— DATA TO EXAMINE —

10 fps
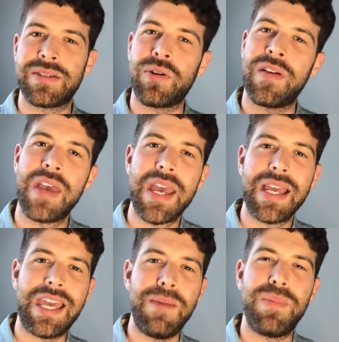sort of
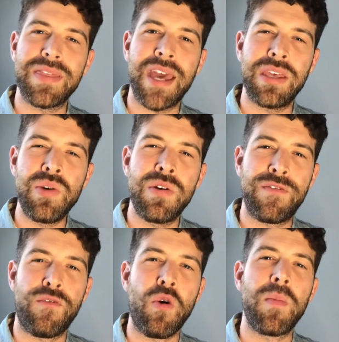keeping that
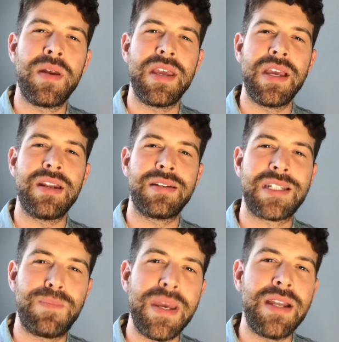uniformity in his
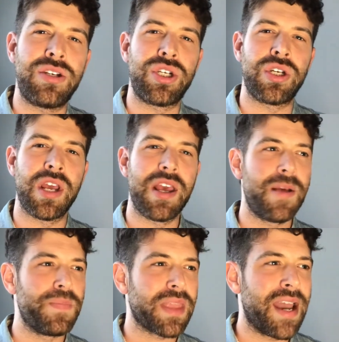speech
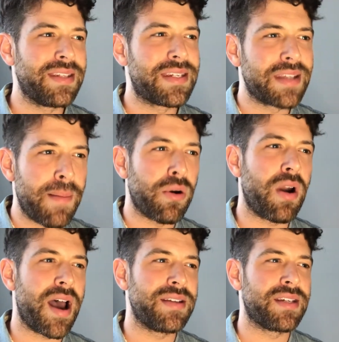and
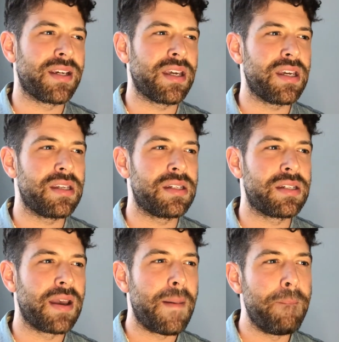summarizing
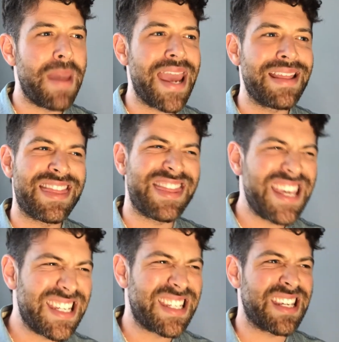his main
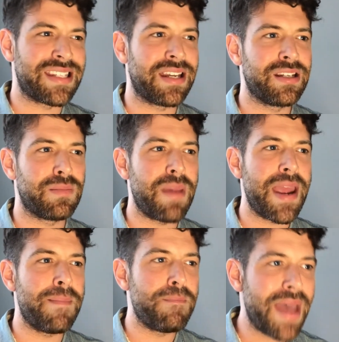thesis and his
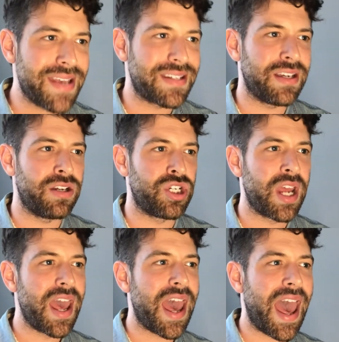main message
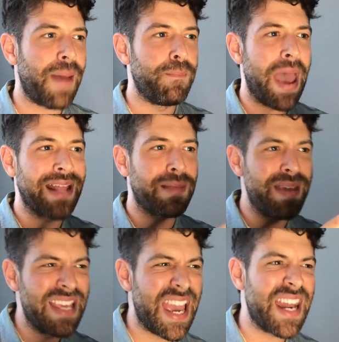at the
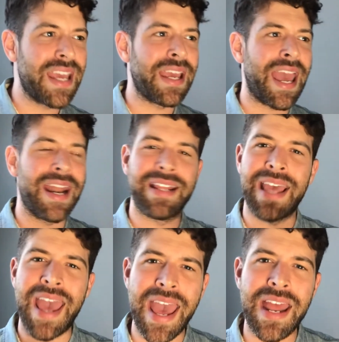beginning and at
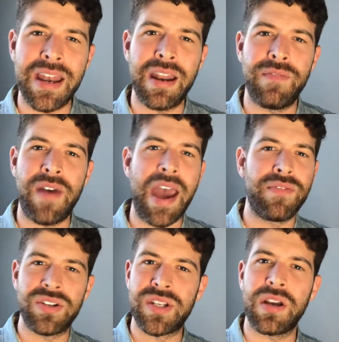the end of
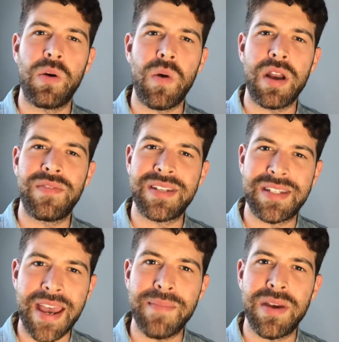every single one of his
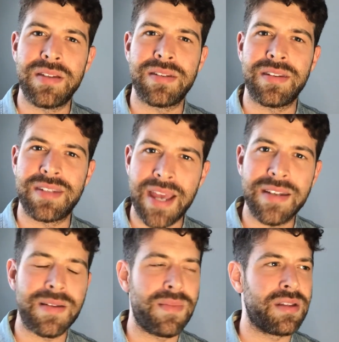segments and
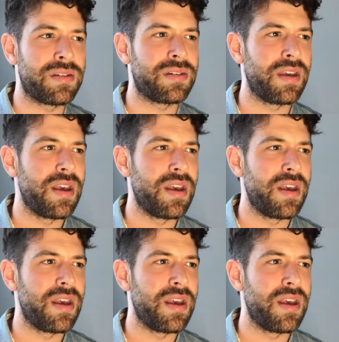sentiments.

— TASK DETAILS —
Repeat the records above exactly. No pictures go into the repeat.

— REPLY TO THE EXERCISE —
10 fps
sort of
keeping that
uniformity in his
speech
and
summarizing
his main
thesis and his
main message
at the
beginning and at
the end of
every single one of his
segments and
sentiments.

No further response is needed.